## Action item
Reproduce the records that follow without alteration, apart from removing the pictures.
----
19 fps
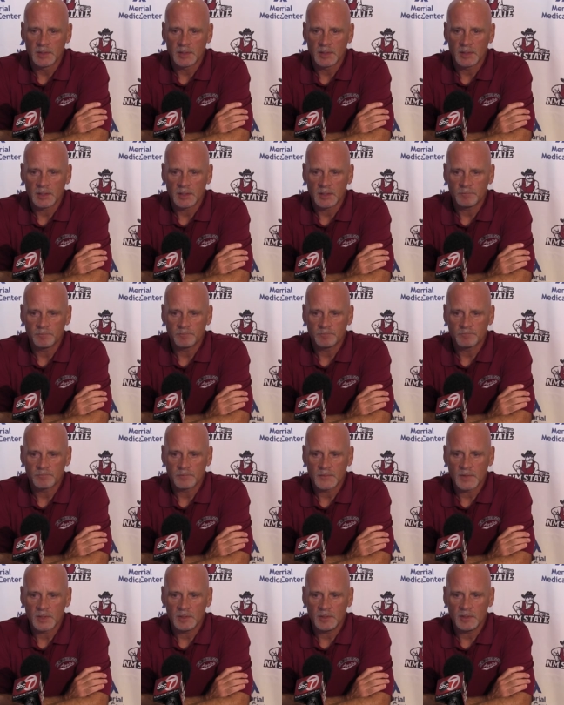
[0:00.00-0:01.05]

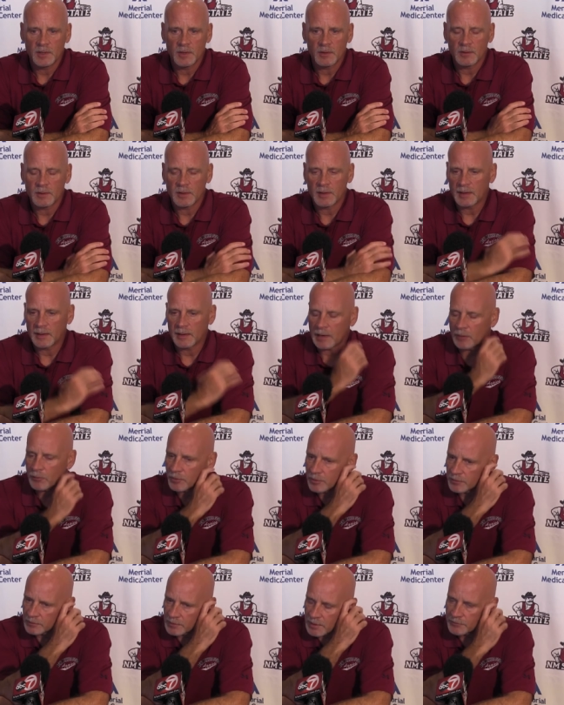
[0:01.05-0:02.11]
I
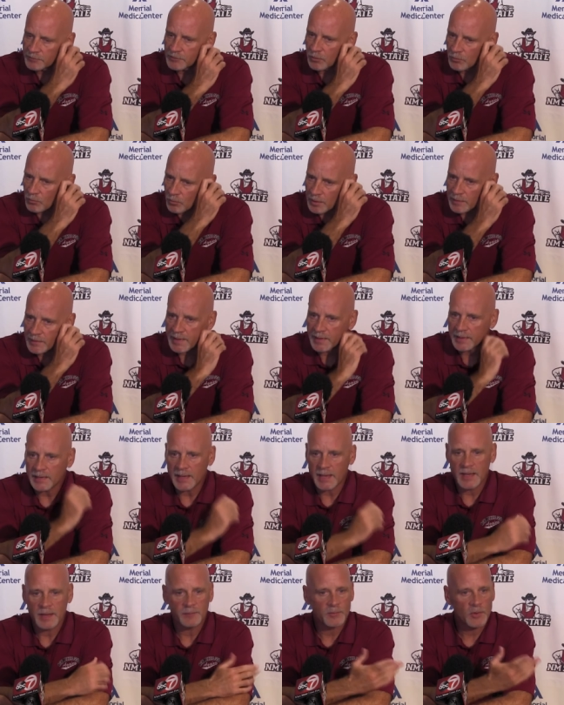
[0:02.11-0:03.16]
would have loved to have won that
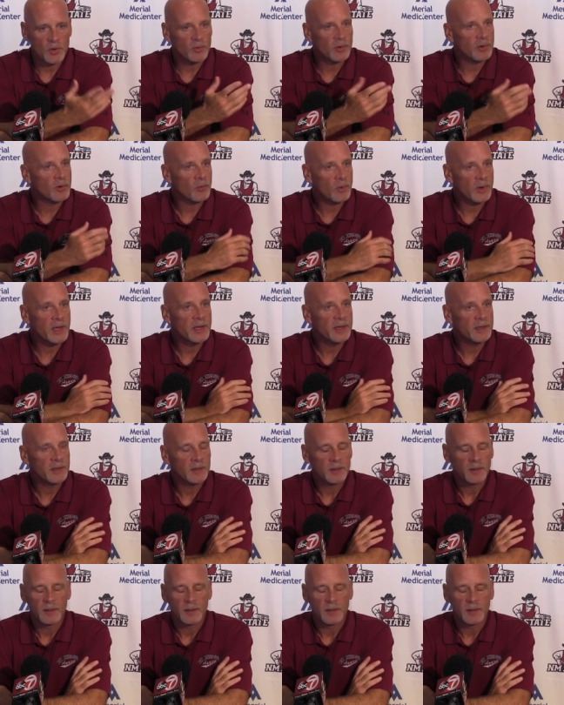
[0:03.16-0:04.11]
game going away,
----
## Exercise result
19 fps
[0:00.00-0:01.05]

[0:01.05-0:02.11]
I
[0:02.11-0:03.16]
would have loved to have won that
[0:03.16-0:04.11]
game going away,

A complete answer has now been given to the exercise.